Identity Mapping Service (IMS)
Open PHACTS integrates information from multiple different databases, many of which use unique identifiers. The Identity Mapping Service (IMS) ensures these identifiers are linked and available for use interchangeably throughout the Open PHACTS Discovery Platform.
Mapping identities across datasets is a nontrivial task, and is both user- and task-dependent. The IMS supports the creation of different scientific profiles which would control equality relationships. For instance, genes can, in some contexts, be used as protein proxies. This is not appropriate in other cases, where they must be kept distinct. Similarly, functionality to allow the option of ignoring molecule stereochemistry requires the association of distinct chemical identifiers.

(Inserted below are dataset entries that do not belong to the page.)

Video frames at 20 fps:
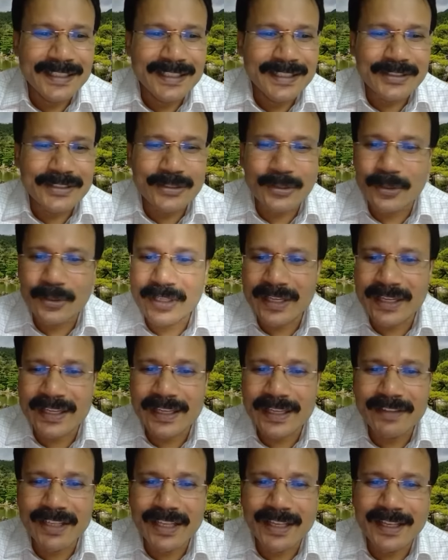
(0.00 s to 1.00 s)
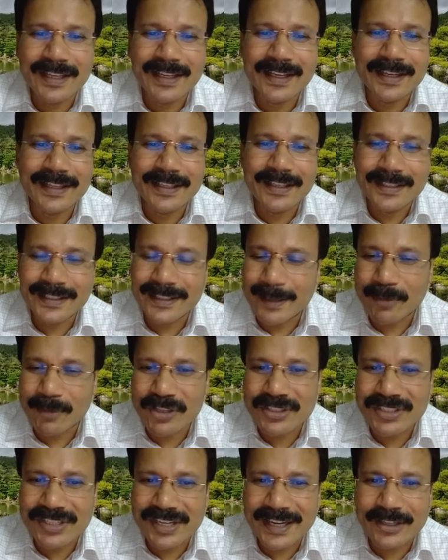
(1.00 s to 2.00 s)
So Nikhil will
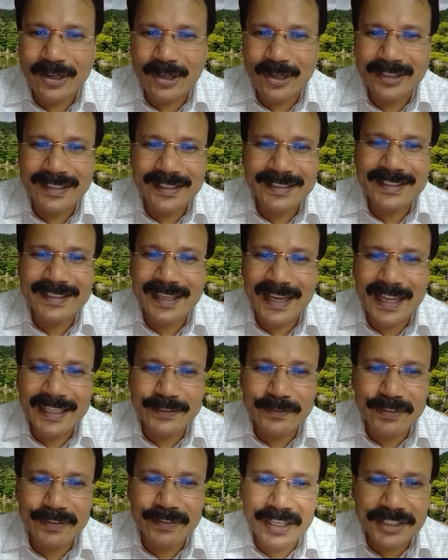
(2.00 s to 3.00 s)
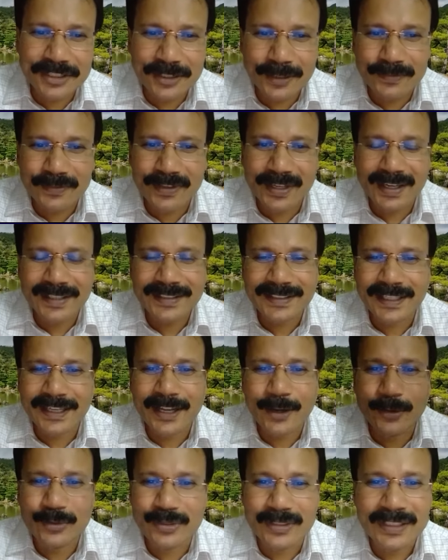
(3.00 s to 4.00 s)
demonstrate on this classification of drugs and
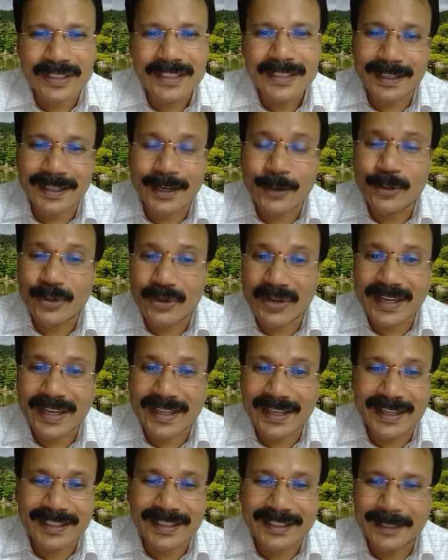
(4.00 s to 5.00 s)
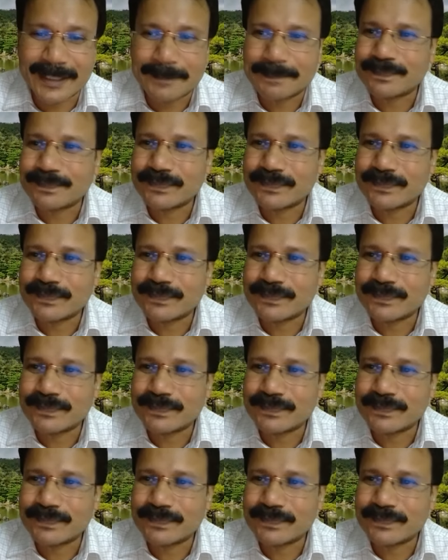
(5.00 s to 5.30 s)
how to recollect them.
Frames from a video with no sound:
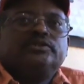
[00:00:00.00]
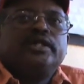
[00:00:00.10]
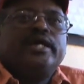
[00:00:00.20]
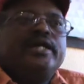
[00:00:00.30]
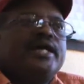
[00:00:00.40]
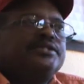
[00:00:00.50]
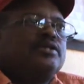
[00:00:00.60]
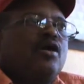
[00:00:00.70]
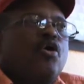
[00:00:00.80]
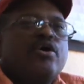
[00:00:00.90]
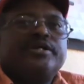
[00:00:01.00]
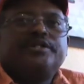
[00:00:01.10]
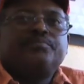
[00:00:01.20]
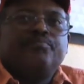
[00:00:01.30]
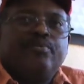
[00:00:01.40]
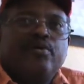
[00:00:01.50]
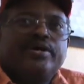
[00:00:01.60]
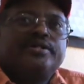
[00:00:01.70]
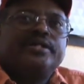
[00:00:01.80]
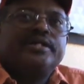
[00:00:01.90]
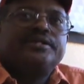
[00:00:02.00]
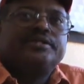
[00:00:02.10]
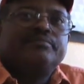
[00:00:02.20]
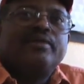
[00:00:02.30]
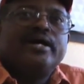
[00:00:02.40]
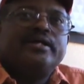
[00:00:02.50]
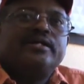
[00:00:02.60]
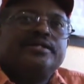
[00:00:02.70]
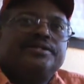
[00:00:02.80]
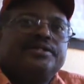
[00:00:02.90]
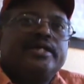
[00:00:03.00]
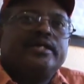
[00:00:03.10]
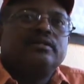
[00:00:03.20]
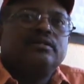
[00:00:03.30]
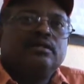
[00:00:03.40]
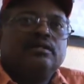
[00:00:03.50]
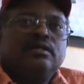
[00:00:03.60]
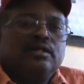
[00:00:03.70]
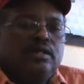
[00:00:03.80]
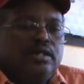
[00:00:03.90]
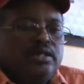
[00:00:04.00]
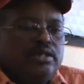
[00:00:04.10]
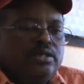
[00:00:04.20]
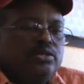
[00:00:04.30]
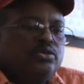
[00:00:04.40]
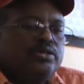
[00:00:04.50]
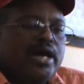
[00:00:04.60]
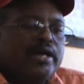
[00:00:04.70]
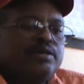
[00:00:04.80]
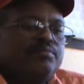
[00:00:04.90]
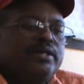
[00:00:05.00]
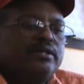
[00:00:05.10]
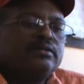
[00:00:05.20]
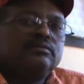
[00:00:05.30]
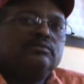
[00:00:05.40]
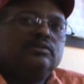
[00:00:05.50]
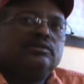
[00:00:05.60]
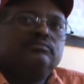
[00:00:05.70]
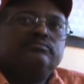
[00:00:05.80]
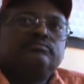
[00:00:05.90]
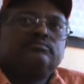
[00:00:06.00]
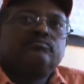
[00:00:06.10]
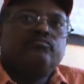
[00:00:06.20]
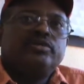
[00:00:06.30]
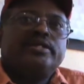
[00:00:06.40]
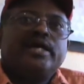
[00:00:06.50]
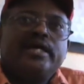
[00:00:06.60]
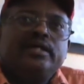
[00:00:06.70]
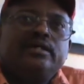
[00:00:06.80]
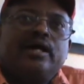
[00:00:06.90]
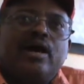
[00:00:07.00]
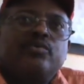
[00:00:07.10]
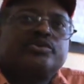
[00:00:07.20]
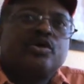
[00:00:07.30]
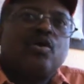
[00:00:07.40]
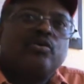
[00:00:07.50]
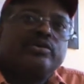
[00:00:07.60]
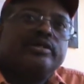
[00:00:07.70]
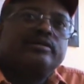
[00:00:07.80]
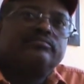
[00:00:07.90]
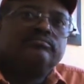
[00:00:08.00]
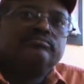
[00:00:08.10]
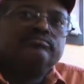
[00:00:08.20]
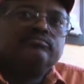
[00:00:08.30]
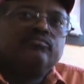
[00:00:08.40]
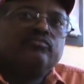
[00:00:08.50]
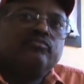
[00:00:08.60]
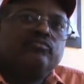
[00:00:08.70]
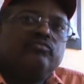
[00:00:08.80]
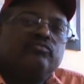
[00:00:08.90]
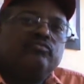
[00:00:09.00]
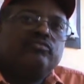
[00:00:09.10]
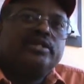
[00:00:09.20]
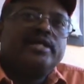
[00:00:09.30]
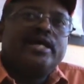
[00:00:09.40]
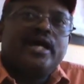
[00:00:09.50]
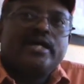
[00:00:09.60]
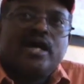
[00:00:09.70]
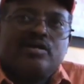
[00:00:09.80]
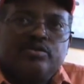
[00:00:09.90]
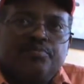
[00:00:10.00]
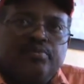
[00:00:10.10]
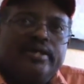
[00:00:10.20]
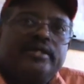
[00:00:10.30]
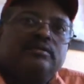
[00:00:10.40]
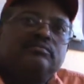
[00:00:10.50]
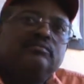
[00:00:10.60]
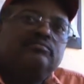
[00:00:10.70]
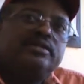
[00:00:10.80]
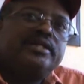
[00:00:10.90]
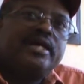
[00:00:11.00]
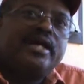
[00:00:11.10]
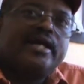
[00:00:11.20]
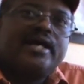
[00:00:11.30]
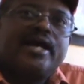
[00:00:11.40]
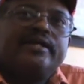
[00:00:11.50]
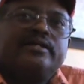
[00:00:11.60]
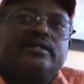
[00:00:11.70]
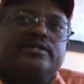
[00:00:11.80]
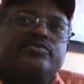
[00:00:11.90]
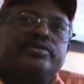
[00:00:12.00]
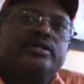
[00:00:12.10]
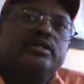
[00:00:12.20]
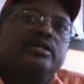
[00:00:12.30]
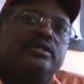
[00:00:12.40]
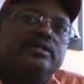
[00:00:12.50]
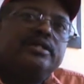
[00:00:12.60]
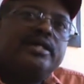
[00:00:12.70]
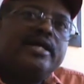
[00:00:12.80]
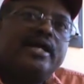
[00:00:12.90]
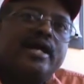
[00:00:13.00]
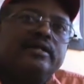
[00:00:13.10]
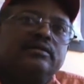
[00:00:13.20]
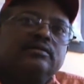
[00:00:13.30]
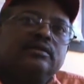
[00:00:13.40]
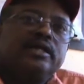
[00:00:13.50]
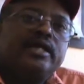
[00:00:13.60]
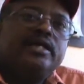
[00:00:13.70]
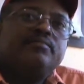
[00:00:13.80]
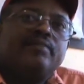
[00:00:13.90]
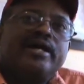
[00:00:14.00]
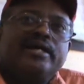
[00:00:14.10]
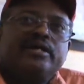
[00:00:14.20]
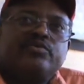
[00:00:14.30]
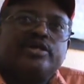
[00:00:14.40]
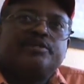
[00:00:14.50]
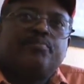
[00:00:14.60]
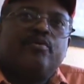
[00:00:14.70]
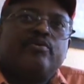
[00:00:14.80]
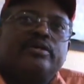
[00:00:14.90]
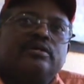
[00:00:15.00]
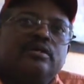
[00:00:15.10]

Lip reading: And that's the hardest part to get somebody to understand. You document the day I was called up, the day I got on the plane, the day I got in country, the day I hit my ingress point.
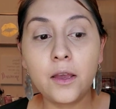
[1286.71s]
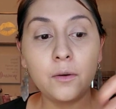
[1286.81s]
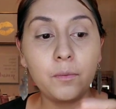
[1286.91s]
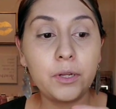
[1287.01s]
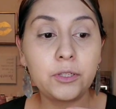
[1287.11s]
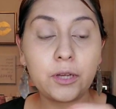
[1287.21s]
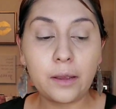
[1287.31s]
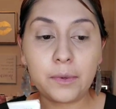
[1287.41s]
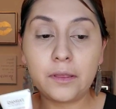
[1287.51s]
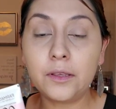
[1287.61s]
which, I
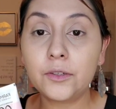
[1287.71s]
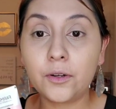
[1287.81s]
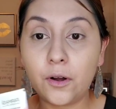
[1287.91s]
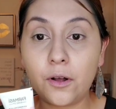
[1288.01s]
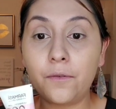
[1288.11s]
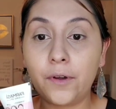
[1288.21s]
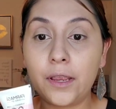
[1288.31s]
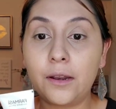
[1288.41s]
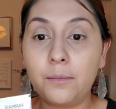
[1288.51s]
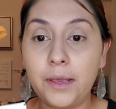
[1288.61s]
mean, these are all
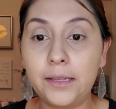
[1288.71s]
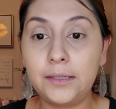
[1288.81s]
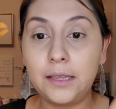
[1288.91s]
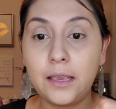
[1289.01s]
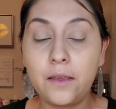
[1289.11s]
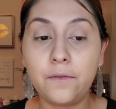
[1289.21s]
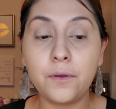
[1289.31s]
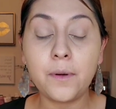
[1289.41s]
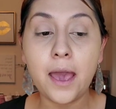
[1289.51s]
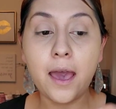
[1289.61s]
freaking amazing. If
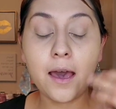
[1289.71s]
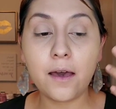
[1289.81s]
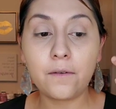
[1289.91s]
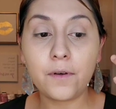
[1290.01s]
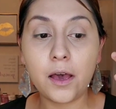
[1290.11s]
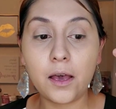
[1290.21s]
you have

The IMS has been implemented as an extension to BridgeDB and can be used through an independent query expansion service or directly in the Open PHACTS Discovery Platform.
Identity Resolution Service (IRS) and ConceptWiki
The Identity Resolution Service is provided by ConceptWiki and helps maintain vocabulary heterogeneity and provides interoperability using open and extensible standards. The need for a large-scale, community-editable store of disambiguated scientific concepts was important in ensuring Open PHACTS project sustainability. ConceptWiki is an open access system that accepts essentially unlimited numbers of synonyms, in multiple languages, and then maps all the terms correctly back to one unique concept identifier, alleviating vocabulary problems and identifier differences. The concept to vocabulary mappings are provided as linksets to the IMS (see below).
ConceptWiki supports the distinction between ‘authority’ and ‘community’ data and permits general editing only on the community data branch. This highly innovative distinction convinces authorities of the prudence of donating and integrating their data into the system. Additionally, highlighting data from authority and community branches allows personal value judgements on displayed data. Currently, ConceptWiki contains the biomedical terminology of the Unified Medical Language System mapped where appropriate to the protein terminology from Swiss-Prot, the chemical terminology from ChemSpider for biologically relevant chemical molecules and comprehensive names for ChEMBL target classification. Each concept within ConceptWiki is annotated with one or more semantic types and basic information such as a definition.